In the past I've joked about being one pay cheque away from being homeless. That's not so funny anymore. Savings accounts are wiped out, retirement accounts are non-existent, and the option of picking up extra shifts is not available to me. The bills, like electricity (which is sort of a necessity) are piling up. NSF fees are adding insult to injury at the bank, and so on.

Now I've always maintained that a person's situation is a result of their decisions, past and present. My current situation is no different. Obviously I made some poor financial choices in the past. Well, not just some, a lot. And I'm paying (bad play on words) for it now.

This time, instead of simply trying to blunder my way through a rough patch, I've called in another brain and set of eyes to examine my situation. Instead of simply asking her advice, I'm allowing her to tell me what to do, each step of the way, right down to how much cash I can spend for groceries.

She's got a fair bit of experience with these things, and loves solving problems such as this. I think she sees it as a challenge and a bit of a puzzle that needs solving.

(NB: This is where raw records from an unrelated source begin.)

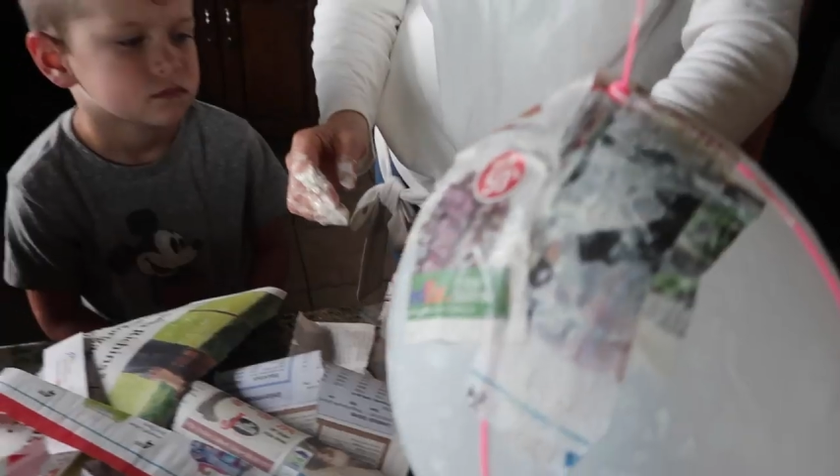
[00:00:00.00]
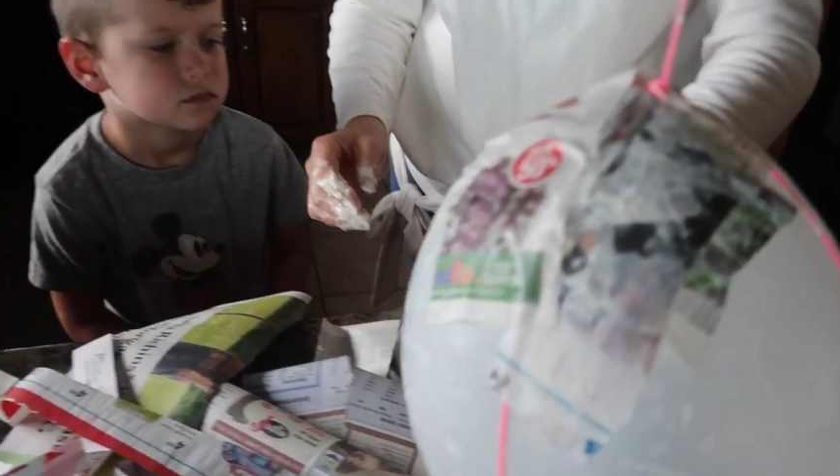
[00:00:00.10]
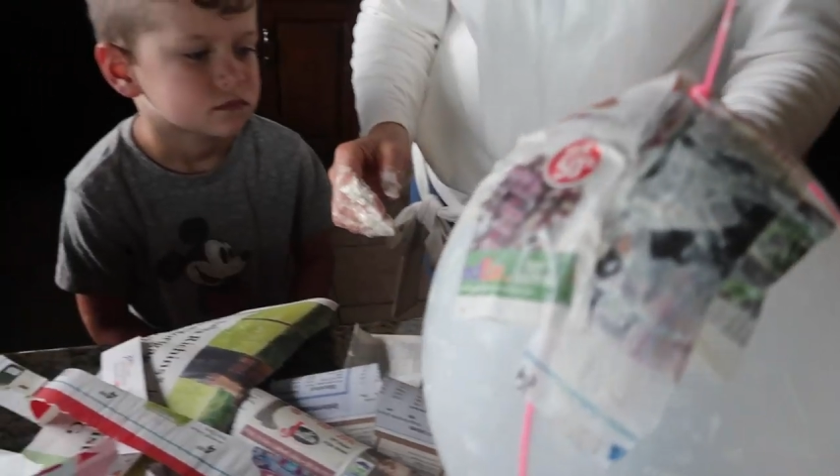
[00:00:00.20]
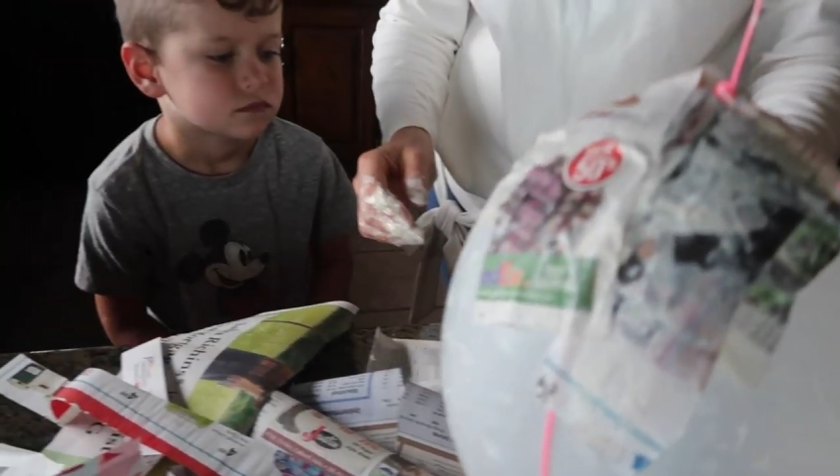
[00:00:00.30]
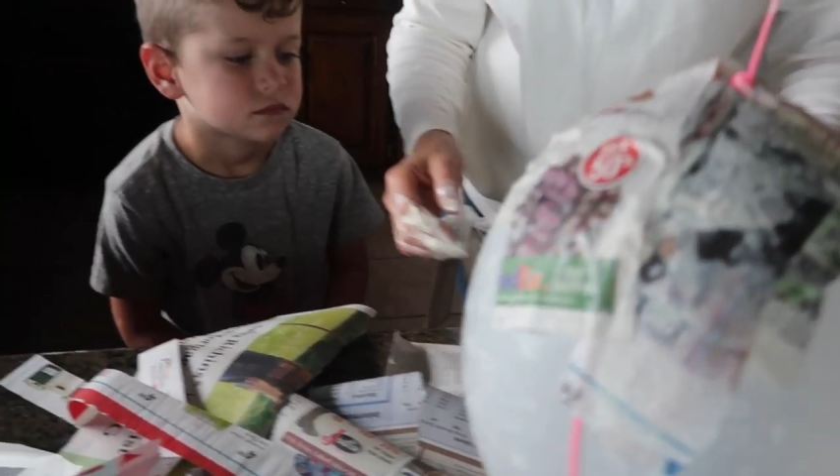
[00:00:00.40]

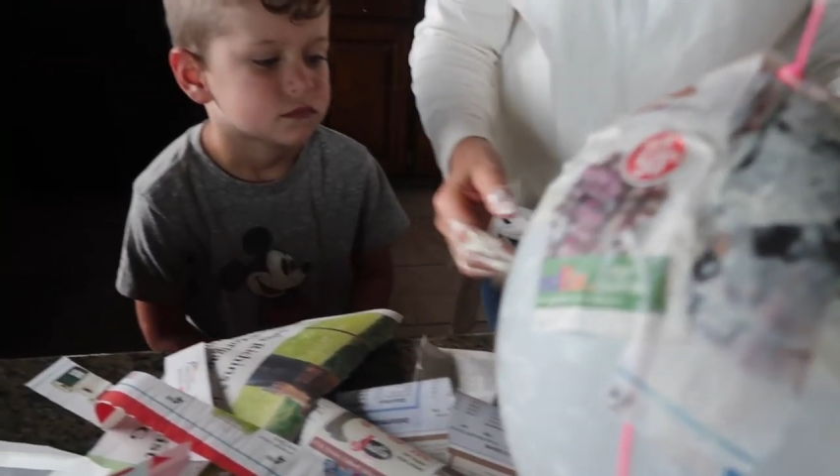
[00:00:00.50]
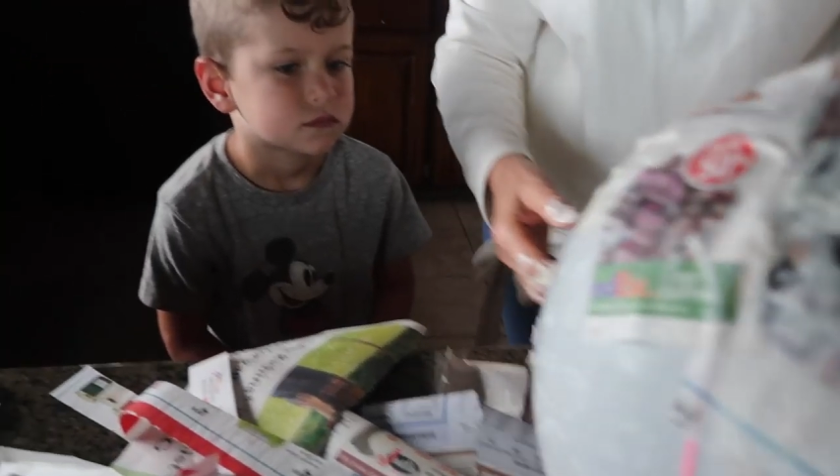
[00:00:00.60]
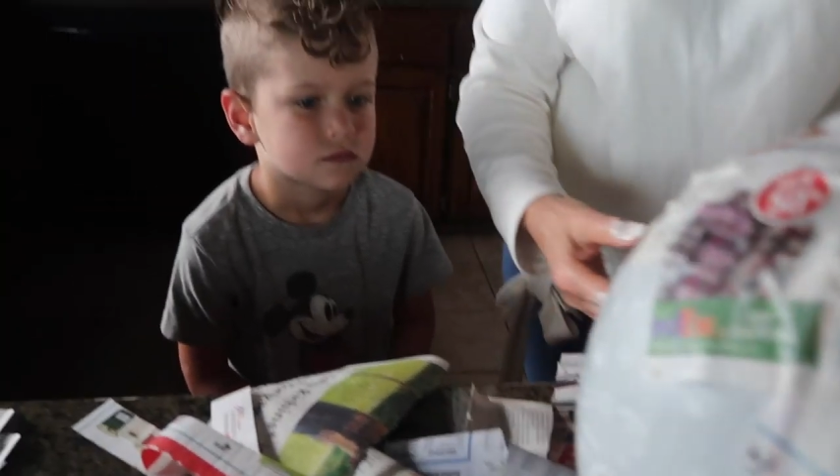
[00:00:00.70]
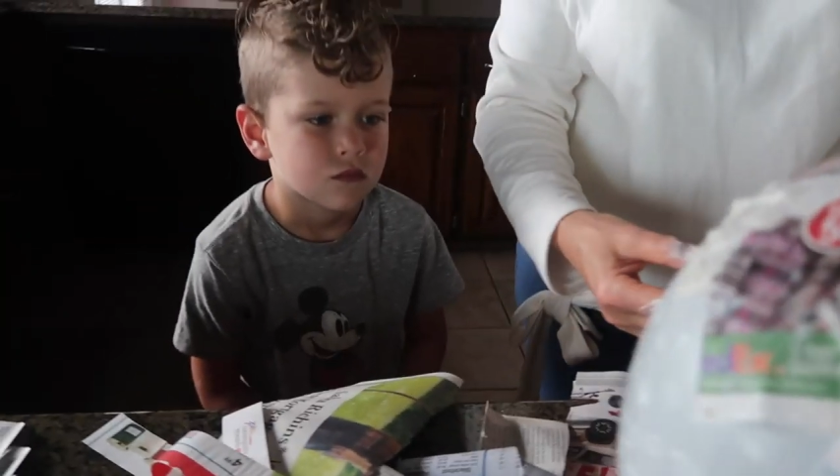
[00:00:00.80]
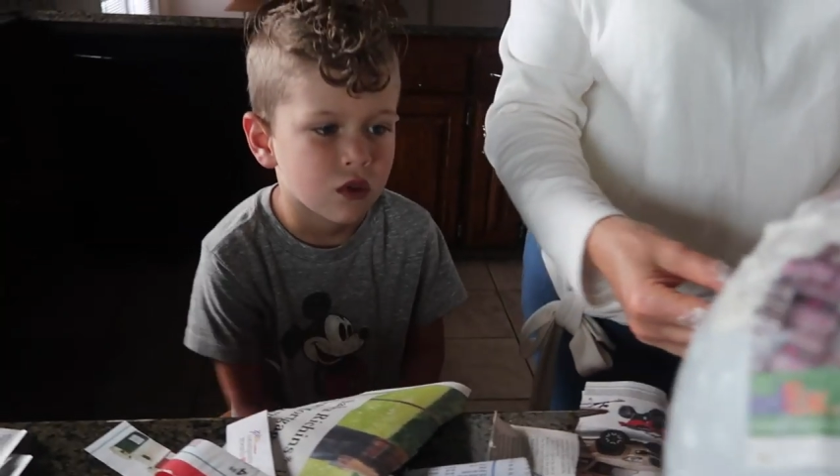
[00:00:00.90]
Bubba, what are
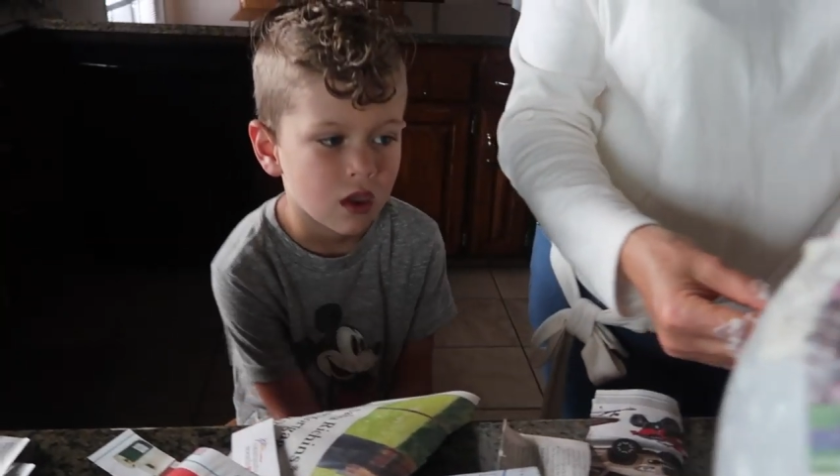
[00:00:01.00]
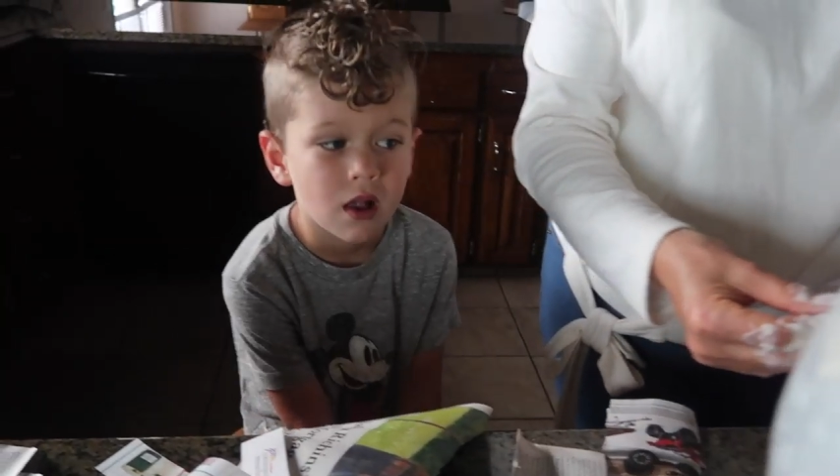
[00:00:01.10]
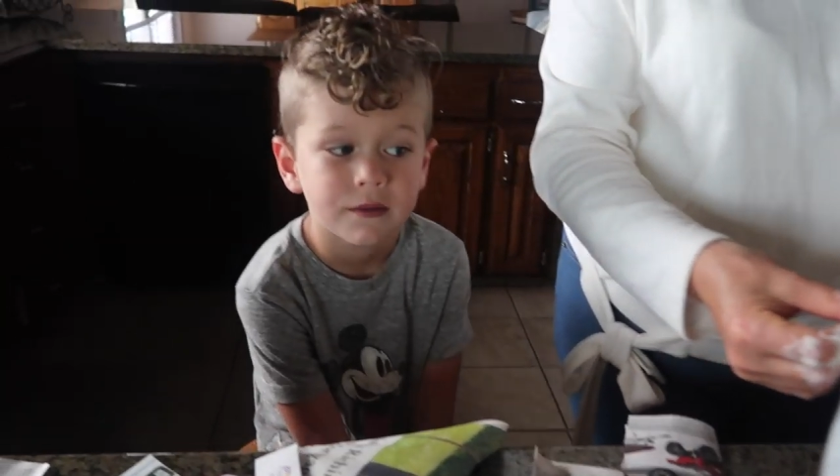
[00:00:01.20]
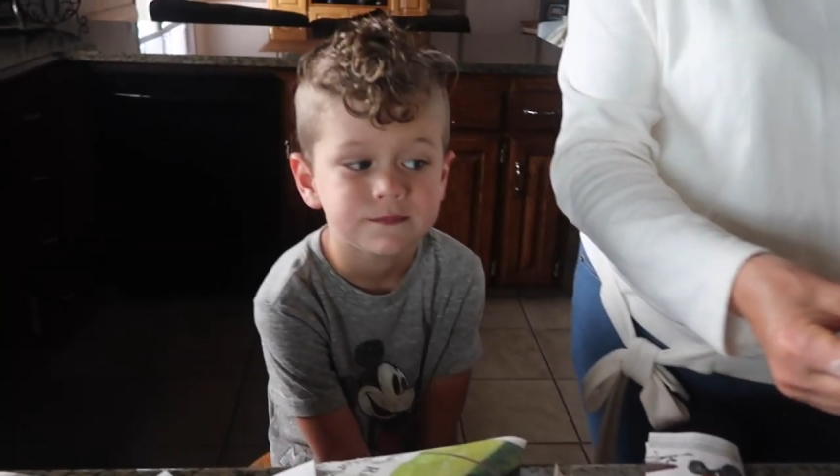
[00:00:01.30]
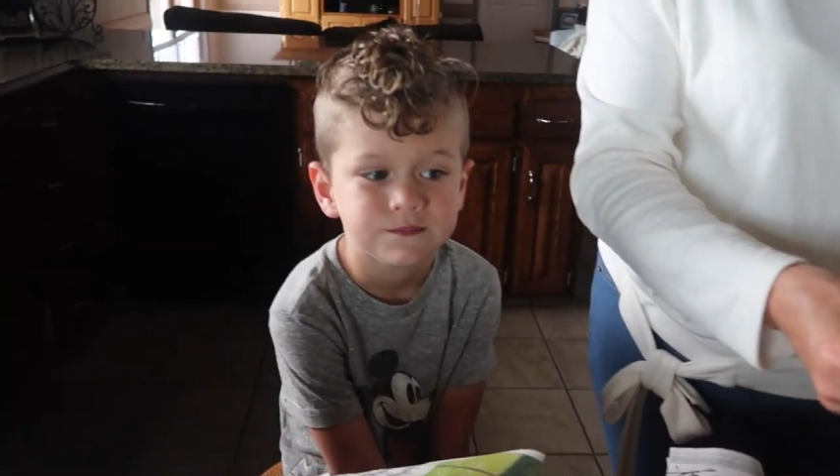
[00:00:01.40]
you gonna make
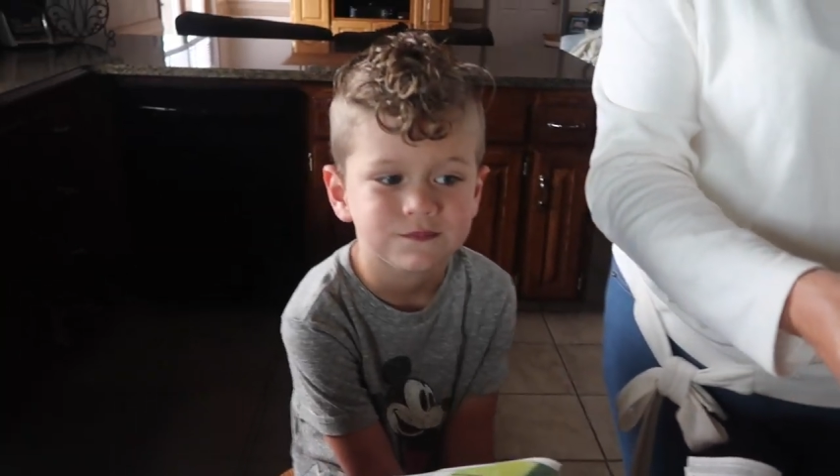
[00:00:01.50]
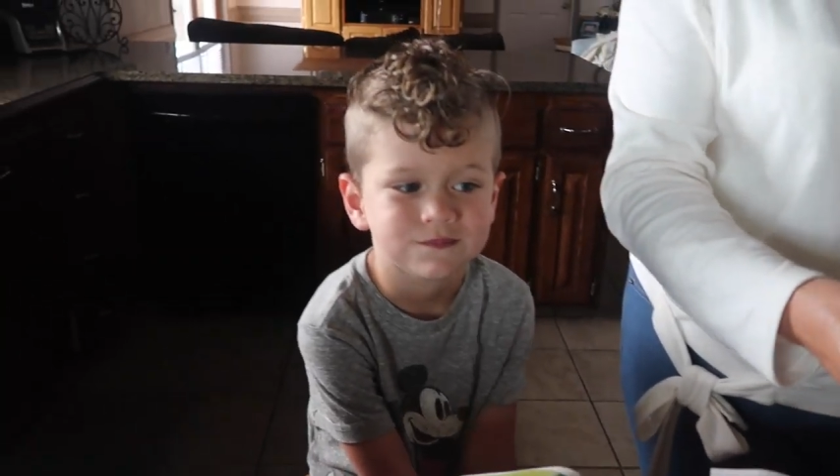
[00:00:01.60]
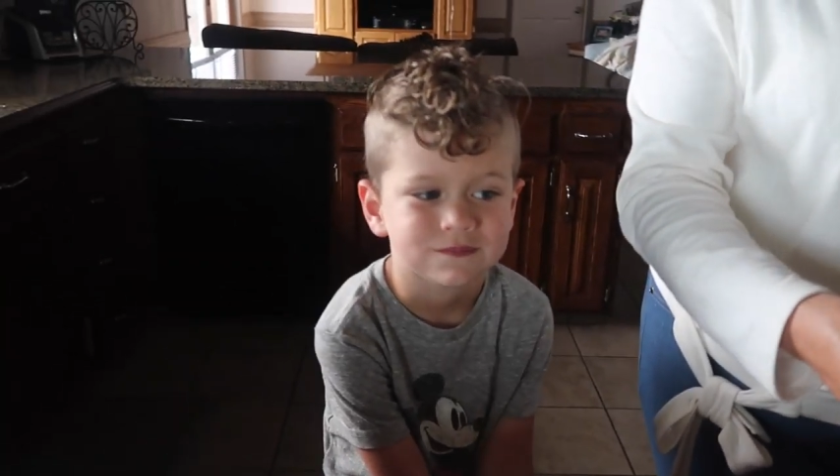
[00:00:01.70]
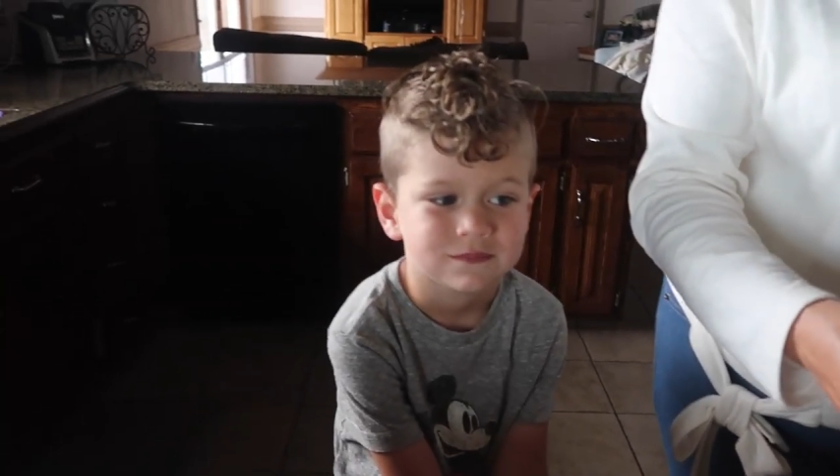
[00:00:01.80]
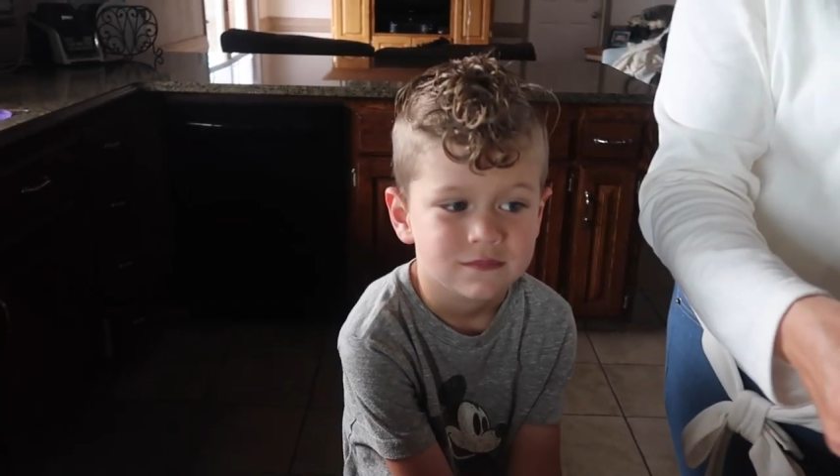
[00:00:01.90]
your
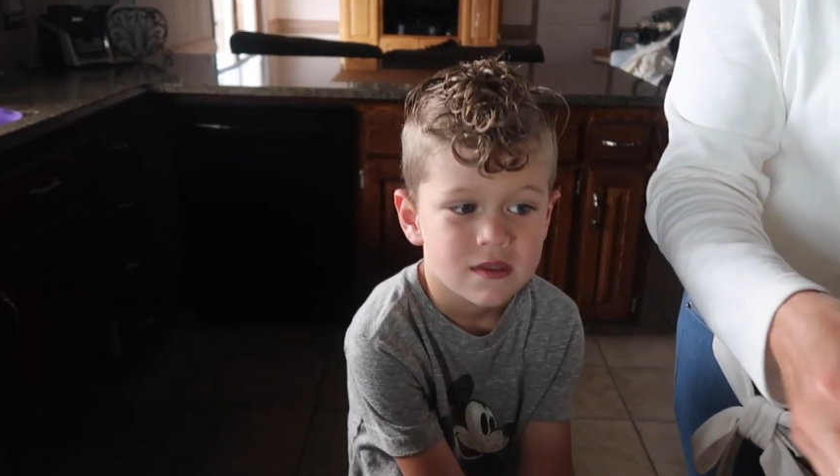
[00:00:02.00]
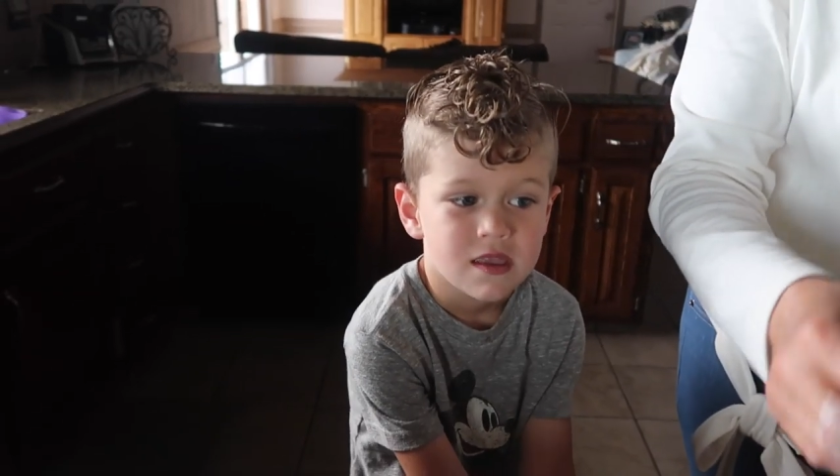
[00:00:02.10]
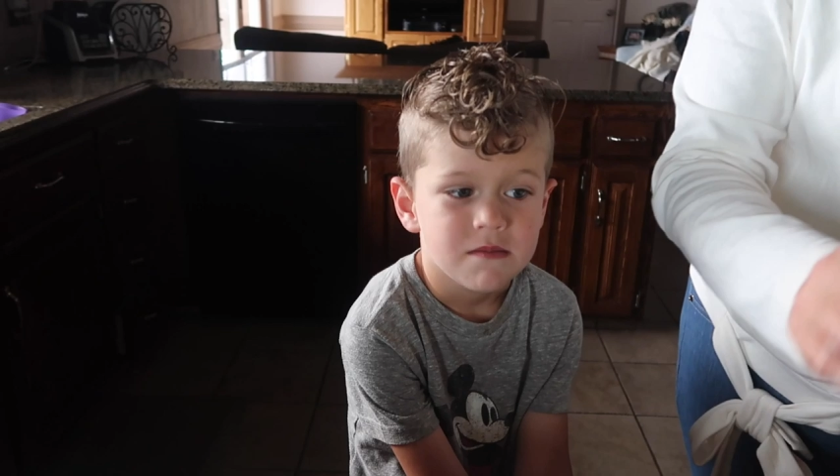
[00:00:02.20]
pinata?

I simply don't have the patience to sit and calculate different options and come up with ideas. I'm more likely to turn a blind eye to things and hope it all works out in the end. It is exactly that attitude that had gotten me in trouble; I've trice repeatedly to "solve" my situation, to no avail.

A different approach was called for this time. And already I can feel the difference; perhaps it is because if I spend money on coffee or other non-necessities, she'll know about it. She's telling me what to do with each penny and I'm certainly being held accountable.

Every expense has, or will be, examined to ascertain its necessity or to see whether it can be decreased by any amount. The areas we've attacked first are gas, groceries, and dining out, as these are areas which are relatively flexible.

What difference have I felt so far? Yesterday I did not stop for coffee on the way to the city in the early morning, nor did I stop for a snack on the way home. Today, I did not zip through McDonald's drive thru before going to pick up Kevy at his sleepover. We also spent the rest of the day at home, napping and hanging out.

Not only have I stopped spending money on coffee and drive-thrus, I've not ingested the extra calories from the coffees and snacks. It's a win-win situation, don't you think?

A new approach to an old and recurring problem is sometimes the best way to come up with a more creative solution that actually works!